Artificial intelligence may get a whole lot smarter, thanks to a new algorithm developed by a team of researchers from New York University (NYU). Published in the latest issue of the journal Science, Eureka Alert reported that the algorithm captures human learning abilities which enables computers to see and draw simple visual concepts. The same statement claimed that the visual concepts created are almost indistinguishable from humans -- a significant breakthrough as it shortens the duration of "learning time" for computers and therefore allotting more time to learn more creative tasks and applications.
"Our results show that by reverse engineering how people think about a problem, we can develop better algorithms," explained lead author Brenden Lake, a Moore-Sloan Data Science Fellow at New York University. "Moreover, this work points to promising methods to narrow the gap for other machine learning tasks," Lake continued.
The team of NYU scientists have successfully developed a "Bayesian Program Learning (BPL)" algorithm that transforms "concepts into simple computer programs" which allows computers a huge class of data from a single example, according to a report by Mashable.
The model developed is said to glean from the same knowledge gained from previous concepts. Mashable exemplified: "For example, if the computer knows the Latin alphabet, that can help it learn the similar Greek alphabet"

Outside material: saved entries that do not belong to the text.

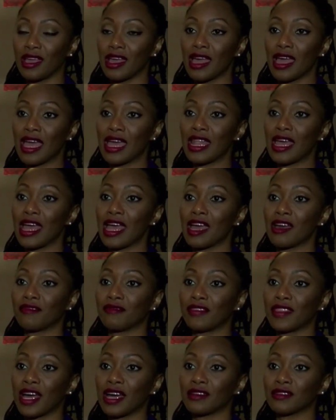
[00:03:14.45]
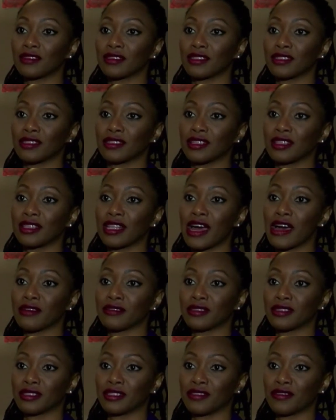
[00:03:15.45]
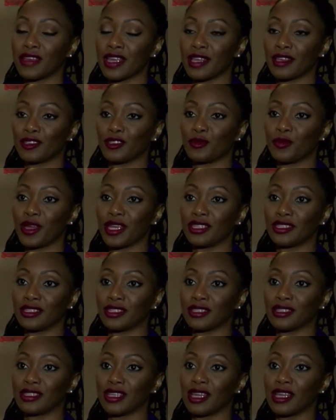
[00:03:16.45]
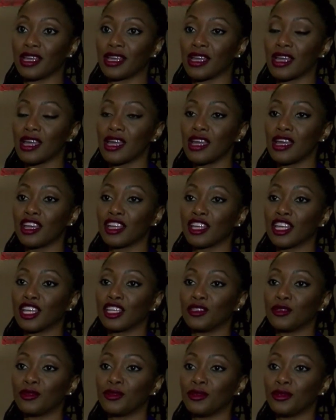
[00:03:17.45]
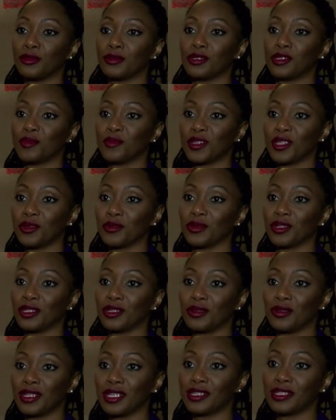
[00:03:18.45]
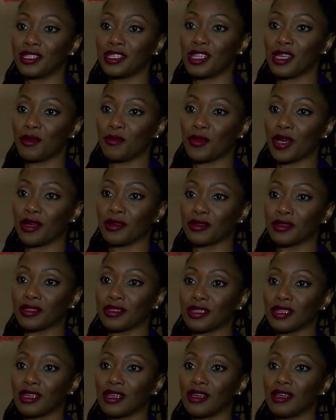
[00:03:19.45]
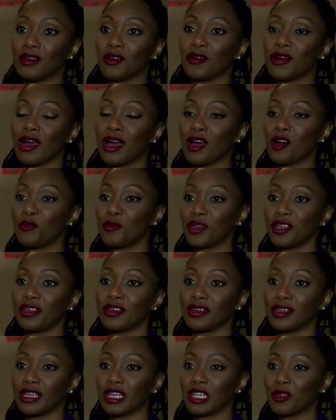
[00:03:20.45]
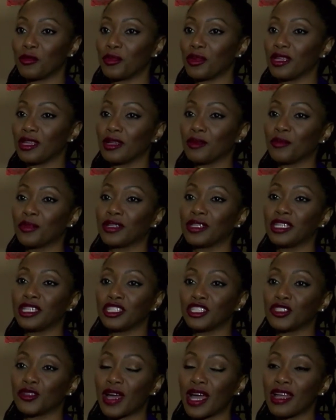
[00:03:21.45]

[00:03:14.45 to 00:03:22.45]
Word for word: And I have thousands and thousands of cancer patients saying, Can you do to me what you did to that mouse? I'll be your guinea pig. Please try.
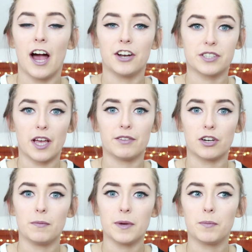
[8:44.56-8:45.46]
and just have
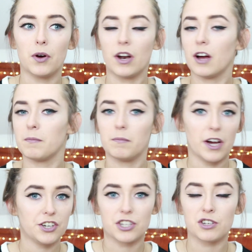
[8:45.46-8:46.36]
that on me, but
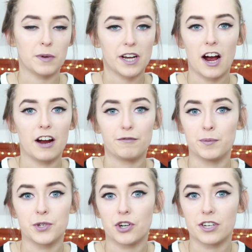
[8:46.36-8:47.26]
I just use my card for
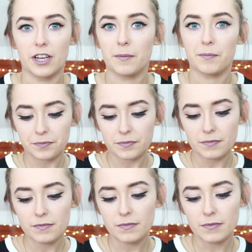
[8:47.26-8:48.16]
the majority.
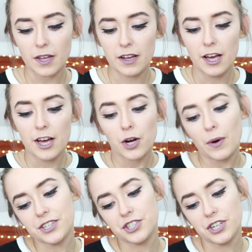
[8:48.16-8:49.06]

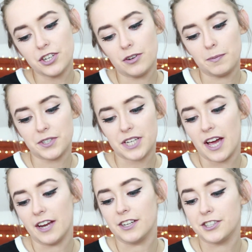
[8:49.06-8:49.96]
Question number
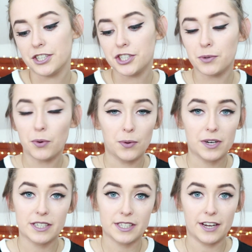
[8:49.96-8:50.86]
10, did you
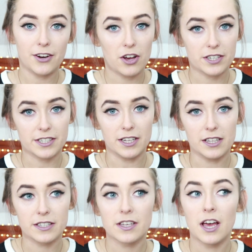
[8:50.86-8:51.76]
only stay in
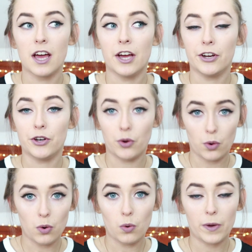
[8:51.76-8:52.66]
hostels?
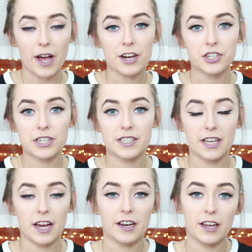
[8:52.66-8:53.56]
No, we actually
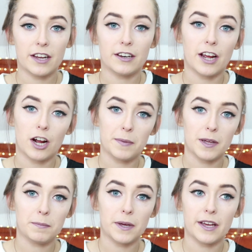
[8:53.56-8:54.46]
stayed in an
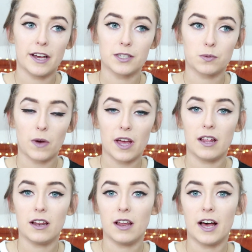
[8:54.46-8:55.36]
Airbnb as
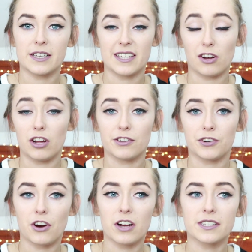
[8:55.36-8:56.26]
well as like all the
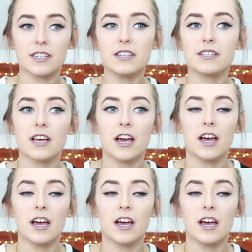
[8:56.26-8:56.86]
other hostels.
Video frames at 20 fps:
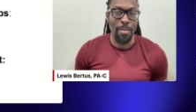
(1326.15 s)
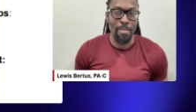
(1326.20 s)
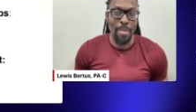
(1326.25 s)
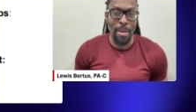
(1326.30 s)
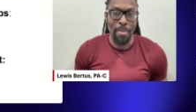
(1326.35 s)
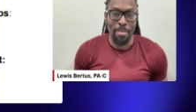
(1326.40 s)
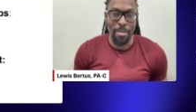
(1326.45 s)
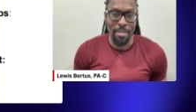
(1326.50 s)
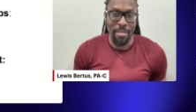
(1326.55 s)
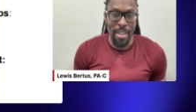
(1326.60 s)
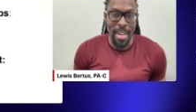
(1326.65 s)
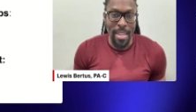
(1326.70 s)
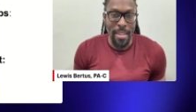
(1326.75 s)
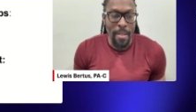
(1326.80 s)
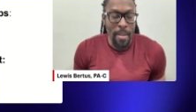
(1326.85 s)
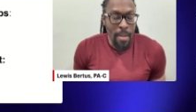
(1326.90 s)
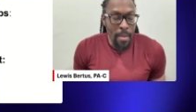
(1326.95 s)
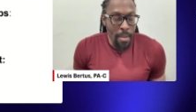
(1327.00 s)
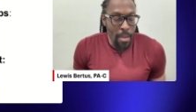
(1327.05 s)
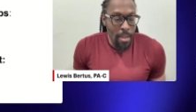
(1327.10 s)
Pepper, right,
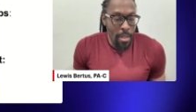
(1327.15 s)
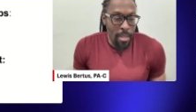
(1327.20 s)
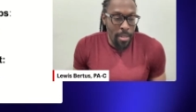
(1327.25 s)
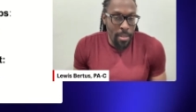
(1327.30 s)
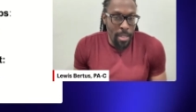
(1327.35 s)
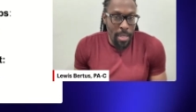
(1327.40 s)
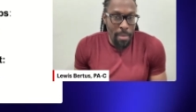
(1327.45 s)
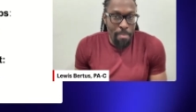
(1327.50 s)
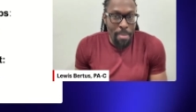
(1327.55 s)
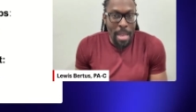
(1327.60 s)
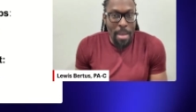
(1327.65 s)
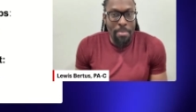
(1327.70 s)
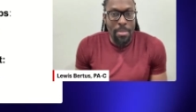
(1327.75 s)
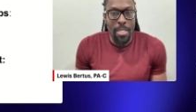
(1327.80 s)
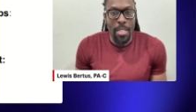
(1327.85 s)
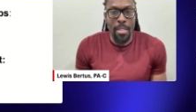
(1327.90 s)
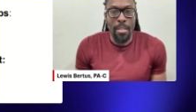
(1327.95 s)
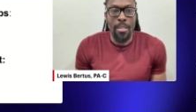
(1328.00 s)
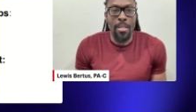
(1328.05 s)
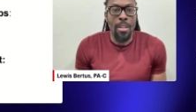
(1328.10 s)
and
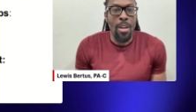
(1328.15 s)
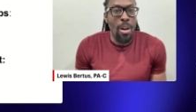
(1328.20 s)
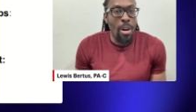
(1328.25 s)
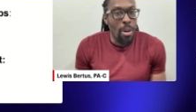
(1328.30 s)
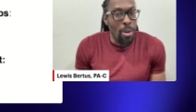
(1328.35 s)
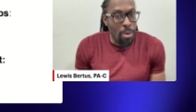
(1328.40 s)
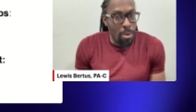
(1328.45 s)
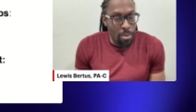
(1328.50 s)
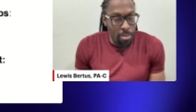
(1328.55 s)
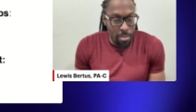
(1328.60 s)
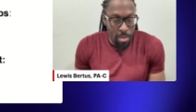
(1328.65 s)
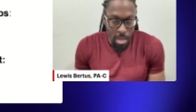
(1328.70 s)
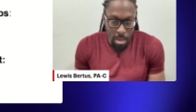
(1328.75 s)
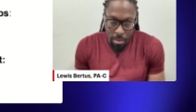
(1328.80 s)
Pepsi. No.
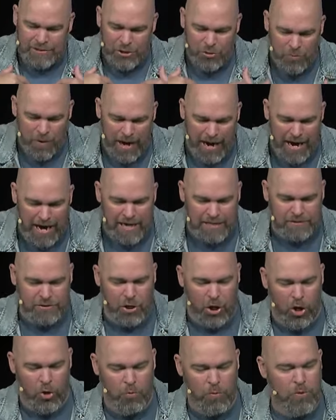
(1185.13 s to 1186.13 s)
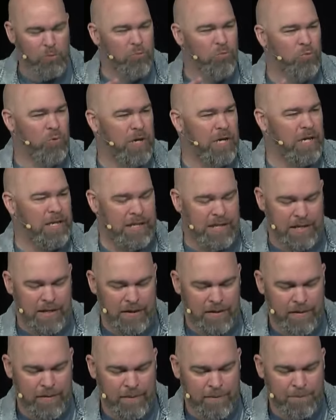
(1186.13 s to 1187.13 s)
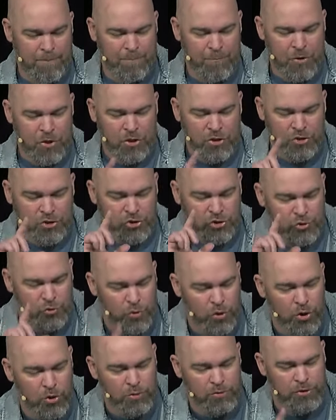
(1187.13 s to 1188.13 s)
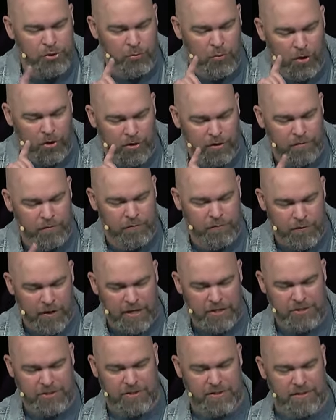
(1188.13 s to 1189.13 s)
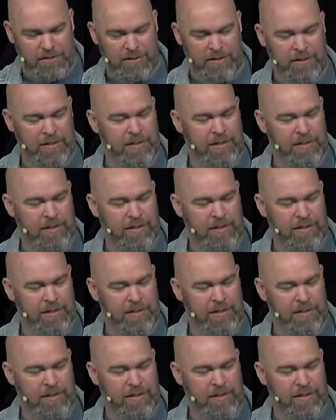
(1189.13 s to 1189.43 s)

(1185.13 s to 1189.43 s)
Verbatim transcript: to ask are we really true to our confession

Lake revealed that the discovery happened from their observations of people drawing a character. "If you ask a handful of people to draw a novel character, there is remarkable consistency in the way people draw.... They do not see characters as just static visual objects. Instead people see richer structure... that describes how to efficiently produce new examples of the concept," he explained.
Lake furthered that his team's objective was to develop an algorithm with a similar capacity and skill that is comparable with a person's.
The scientists then proceeded to testing by asking both humans and computers to reproduce or recreate as series of handwritten characters after being shown a single example of each. Both outputs were then compared through "visual Turing tests." Human judges determined whether the drawings were made by a computer or a person.
According to Eureka Alert, less than 25 percent of the judges guessed "performed significantly better than chance in assessing whether a machine or a human produced a given set of symbols." Given this result, the future of Robotics, particularly Artificial Intelligence, could either be an scary or exciting thought.
Allen Institute for Artificial Intelligence CEO Oren Etzioni said though, as per Mashable, that "they didn't beat the Turing test any more than a calculator does by out-multiplying a human," and the work is best classified as a "scientific contribution."
"While the authors pose a fascinating research question, many researchers have used related methods to achieve strong results. Still, the paper is an invaluable reminder that we need methods that can generalize from small numbers of examples both to model human abilities and to move AI forward," furthered Etzioni based on the same report.